Look Below The Behaviours
When your child behaves in ways that are challenging, it’s often because something is missing in the relationship, important connection or bonding needs are not getting adequately met. When connection needs are adequately met, your child wants to behave in ways that are helpful because they are motivated to maintain and add to the connection with you that they cherish. Therefore, a very helpful approach to working with challenging behaviour is to focus mainly on improving the relationship and not so much on fixing the behaviour. Do more of the things that help relationships flourish: spend meaningful time together; play together; be attentive and responsive; give your full attention (put away the phone); listen, empathize and ask questions; express lots of appreciation; make clear agreements; do special or helpful things for your child; and be affectionate–plenty of healthy physical affection is essential for strong bonds (secure attachment). If you have a child that does not enjoy physical affection, focus on the other things.

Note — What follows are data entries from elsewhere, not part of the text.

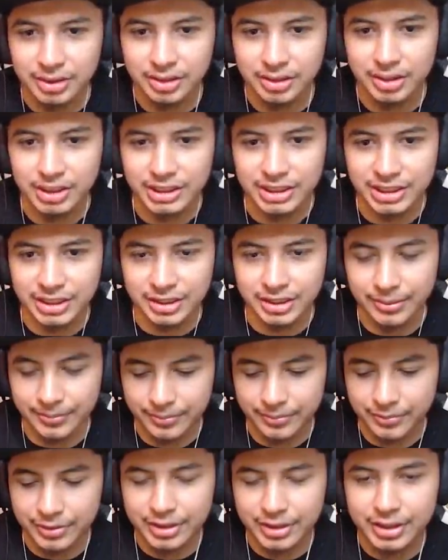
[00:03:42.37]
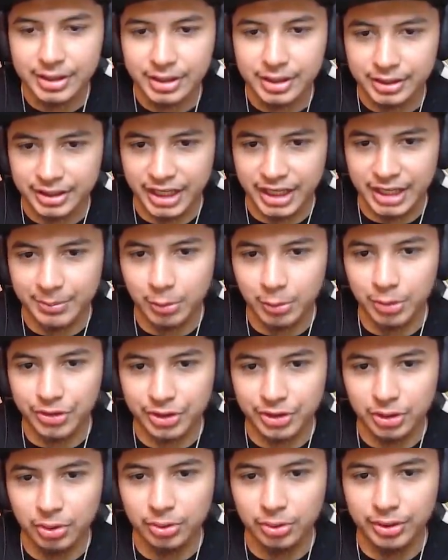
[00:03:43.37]
There's a cannibal with
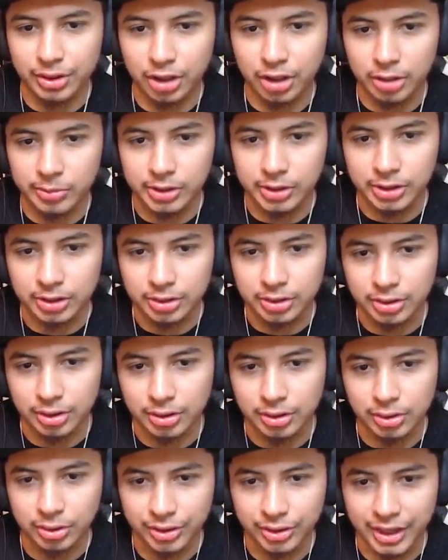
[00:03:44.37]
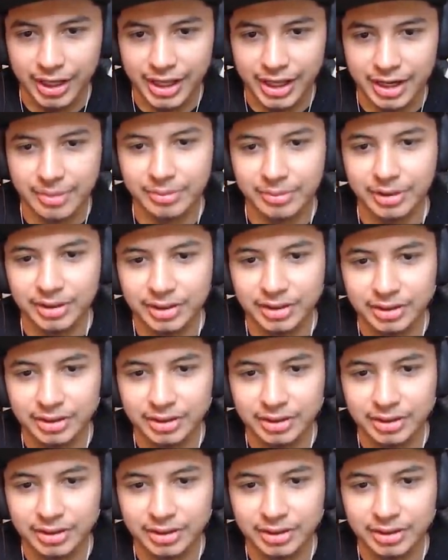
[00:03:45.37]
a golden armor, golden head at me.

There may be other aspects contributing to your child’s challenging behaviour (for example, conflict between parents can affect a child’s behaviour, or your child might be showing you parts of your shadow), but focusing on your bond with them is a great place to start.
I invite you to read the above Tip for the Road again. This time, substitute the word ‘child’ with the word ‘spouse’ or ‘lover’ or ‘mother’ or ‘father’ or with whomever you are having challenges with.